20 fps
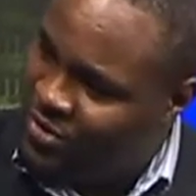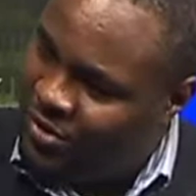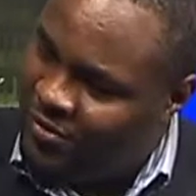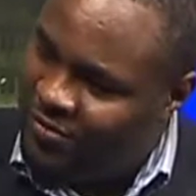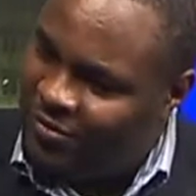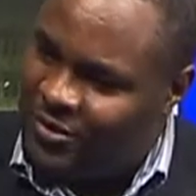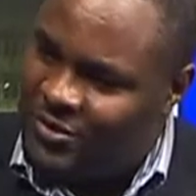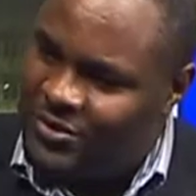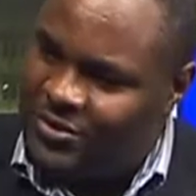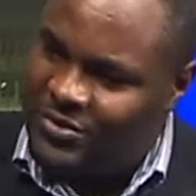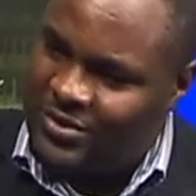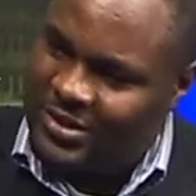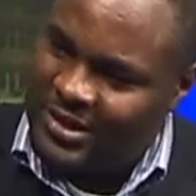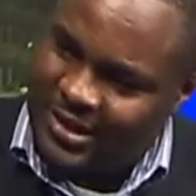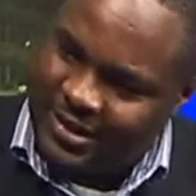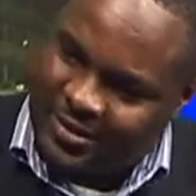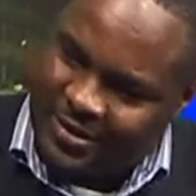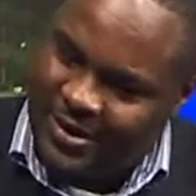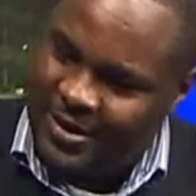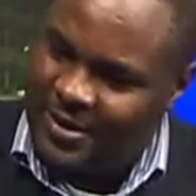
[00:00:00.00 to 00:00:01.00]
Of course,
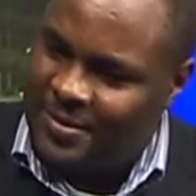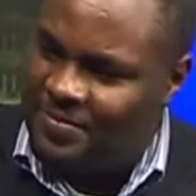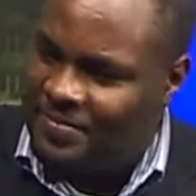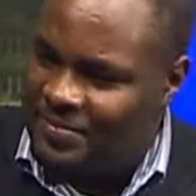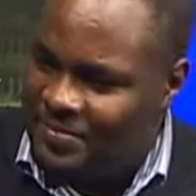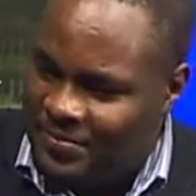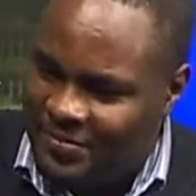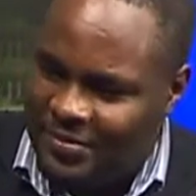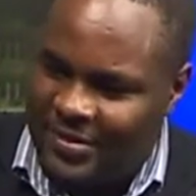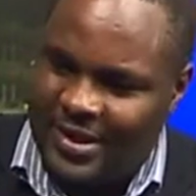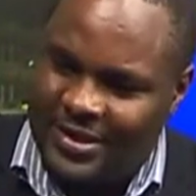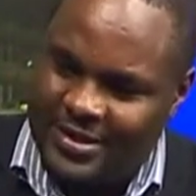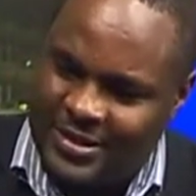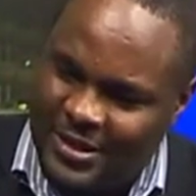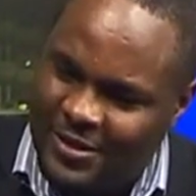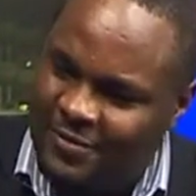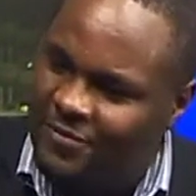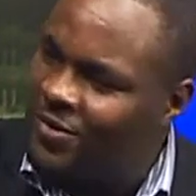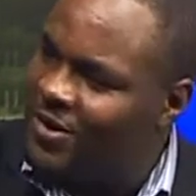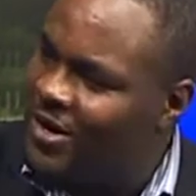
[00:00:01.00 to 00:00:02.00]
using
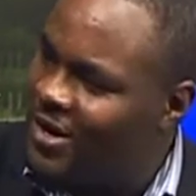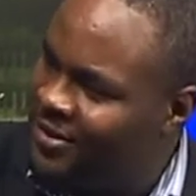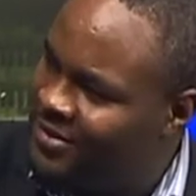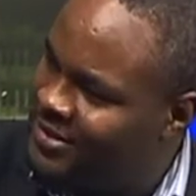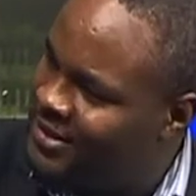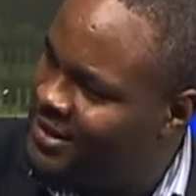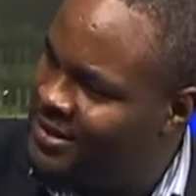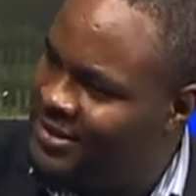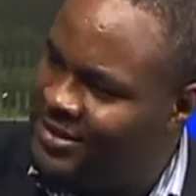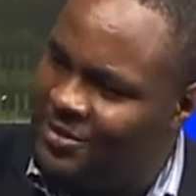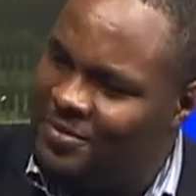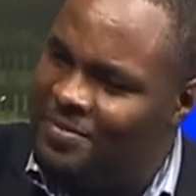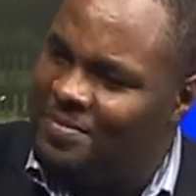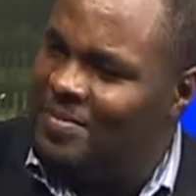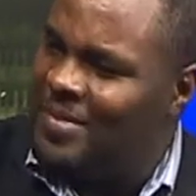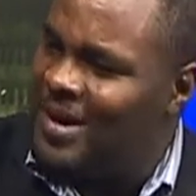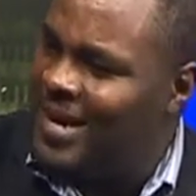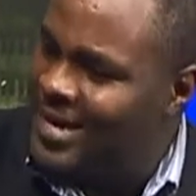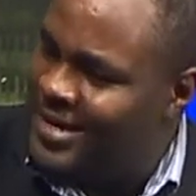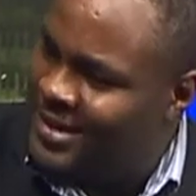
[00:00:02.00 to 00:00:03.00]
CD4 count, CDC, you
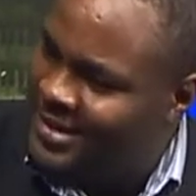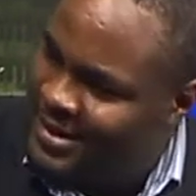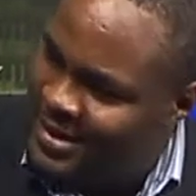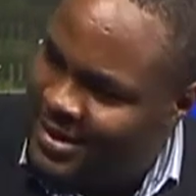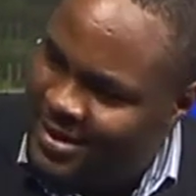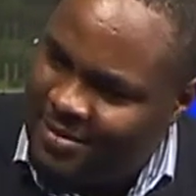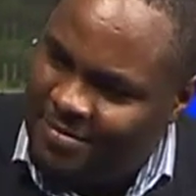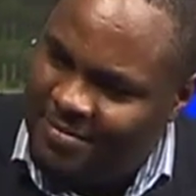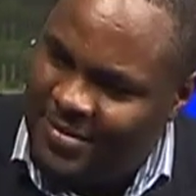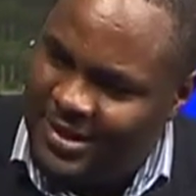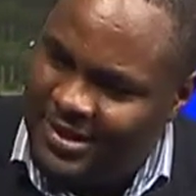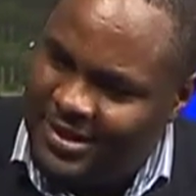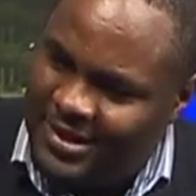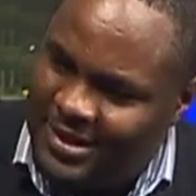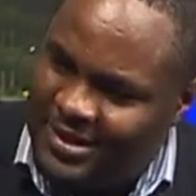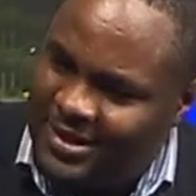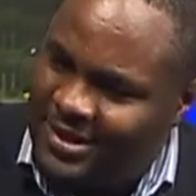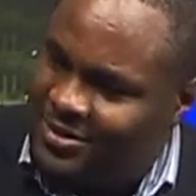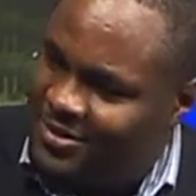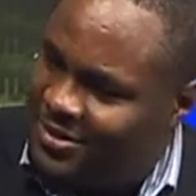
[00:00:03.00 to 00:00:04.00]
might, but
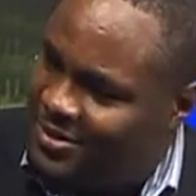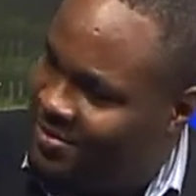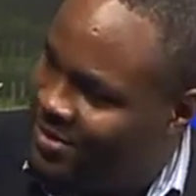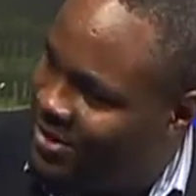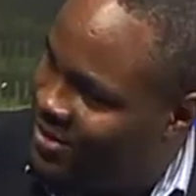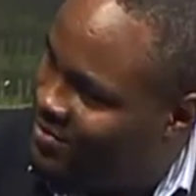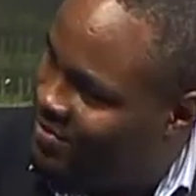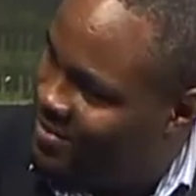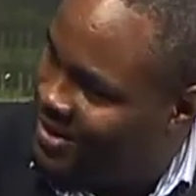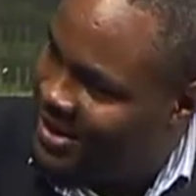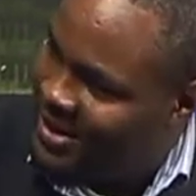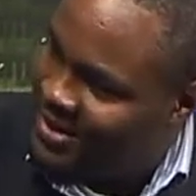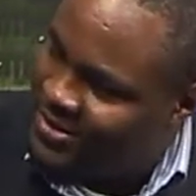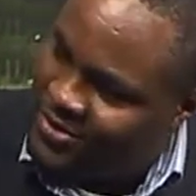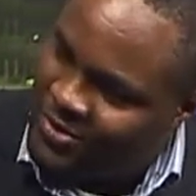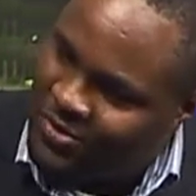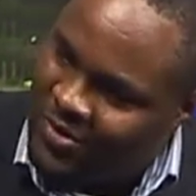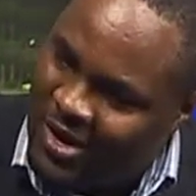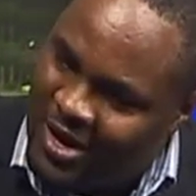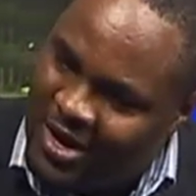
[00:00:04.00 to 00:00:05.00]
that technology may not be here.
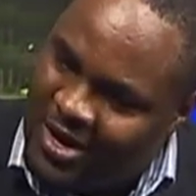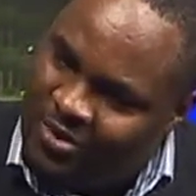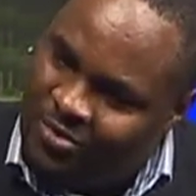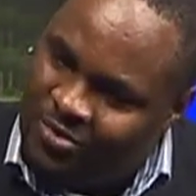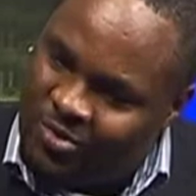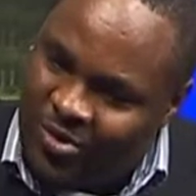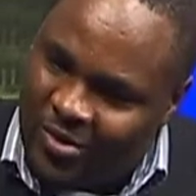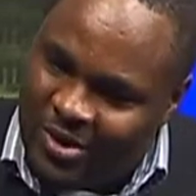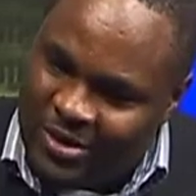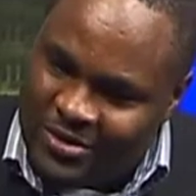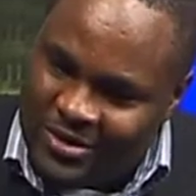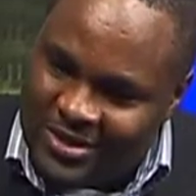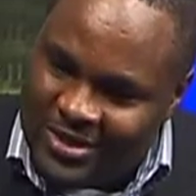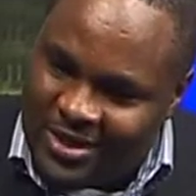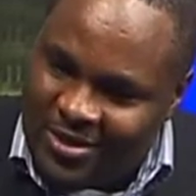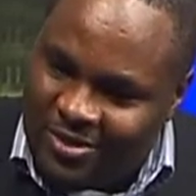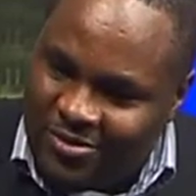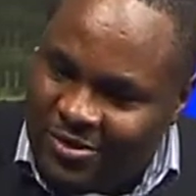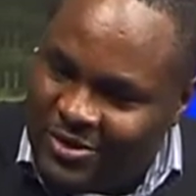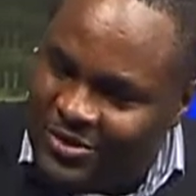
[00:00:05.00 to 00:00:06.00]
So we want to
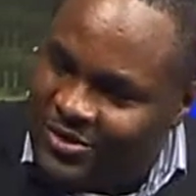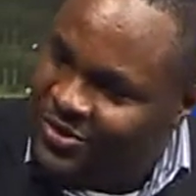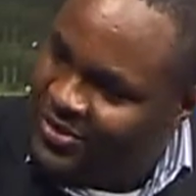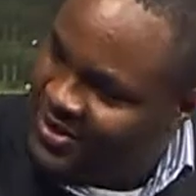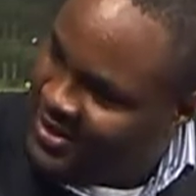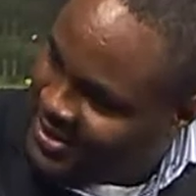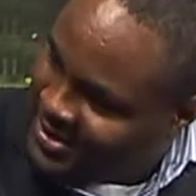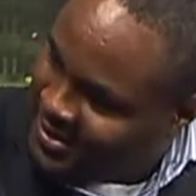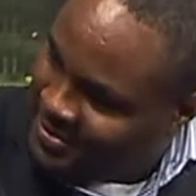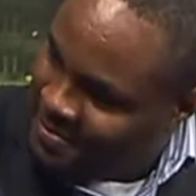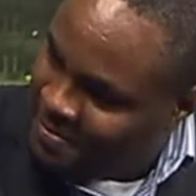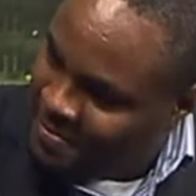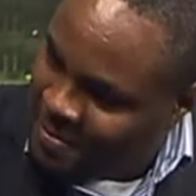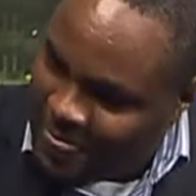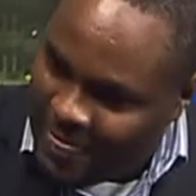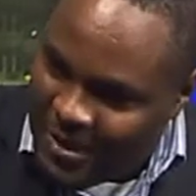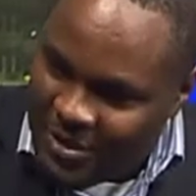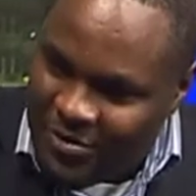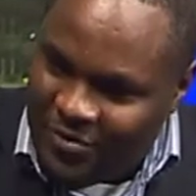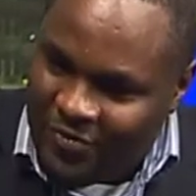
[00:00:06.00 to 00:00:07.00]
channel resources
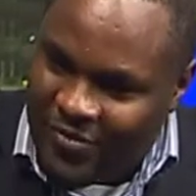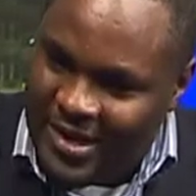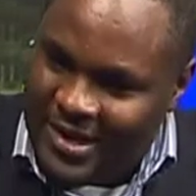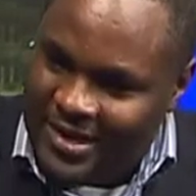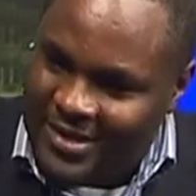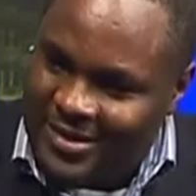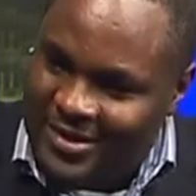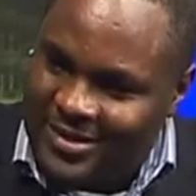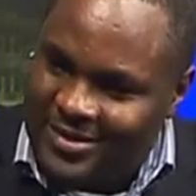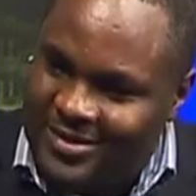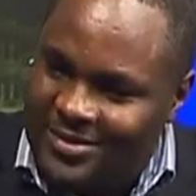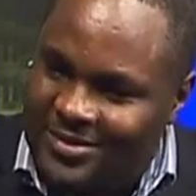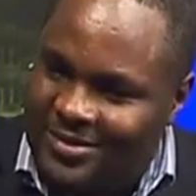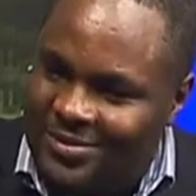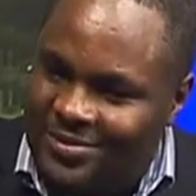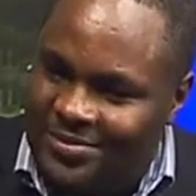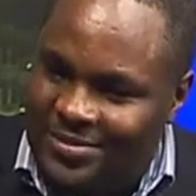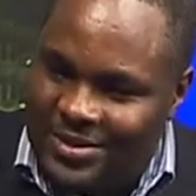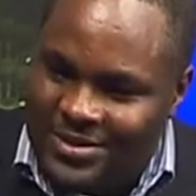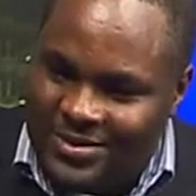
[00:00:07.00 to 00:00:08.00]
into finding
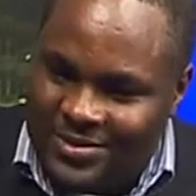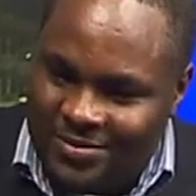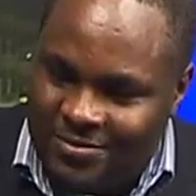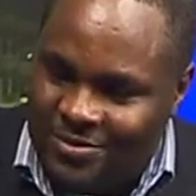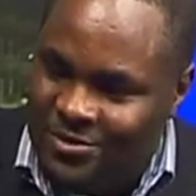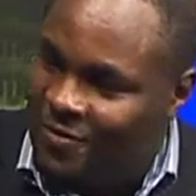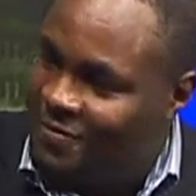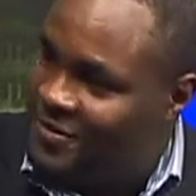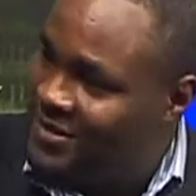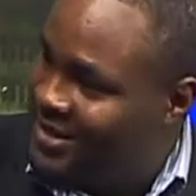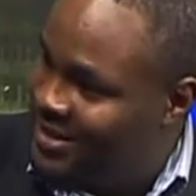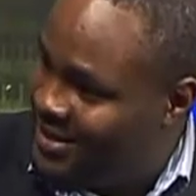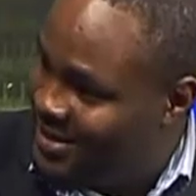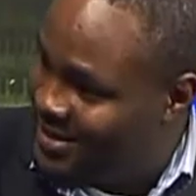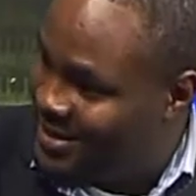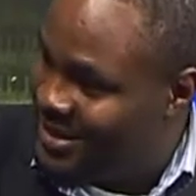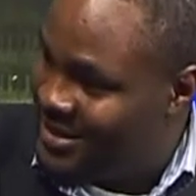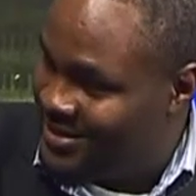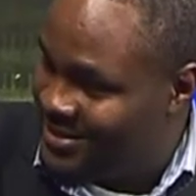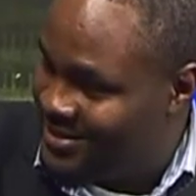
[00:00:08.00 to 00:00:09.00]
these sophisticated
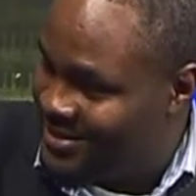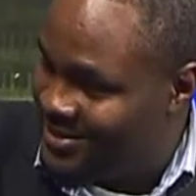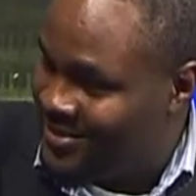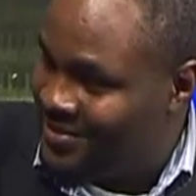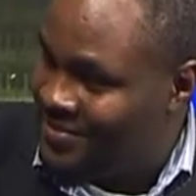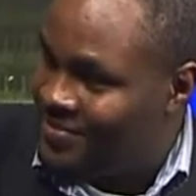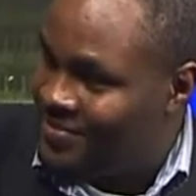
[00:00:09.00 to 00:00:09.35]
gadgets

◆ **Work instructions**: Reproduce every line above exactly, pictures excluded.

◆ **Solved exercise**:
20 fps
[00:00:00.00 to 00:00:01.00]
Of course,
[00:00:01.00 to 00:00:02.00]
using
[00:00:02.00 to 00:00:03.00]
CD4 count, CDC, you
[00:00:03.00 to 00:00:04.00]
might, but
[00:00:04.00 to 00:00:05.00]
that technology may not be here.
[00:00:05.00 to 00:00:06.00]
So we want to
[00:00:06.00 to 00:00:07.00]
channel resources
[00:00:07.00 to 00:00:08.00]
into finding
[00:00:08.00 to 00:00:09.00]
these sophisticated
[00:00:09.00 to 00:00:09.35]
gadgets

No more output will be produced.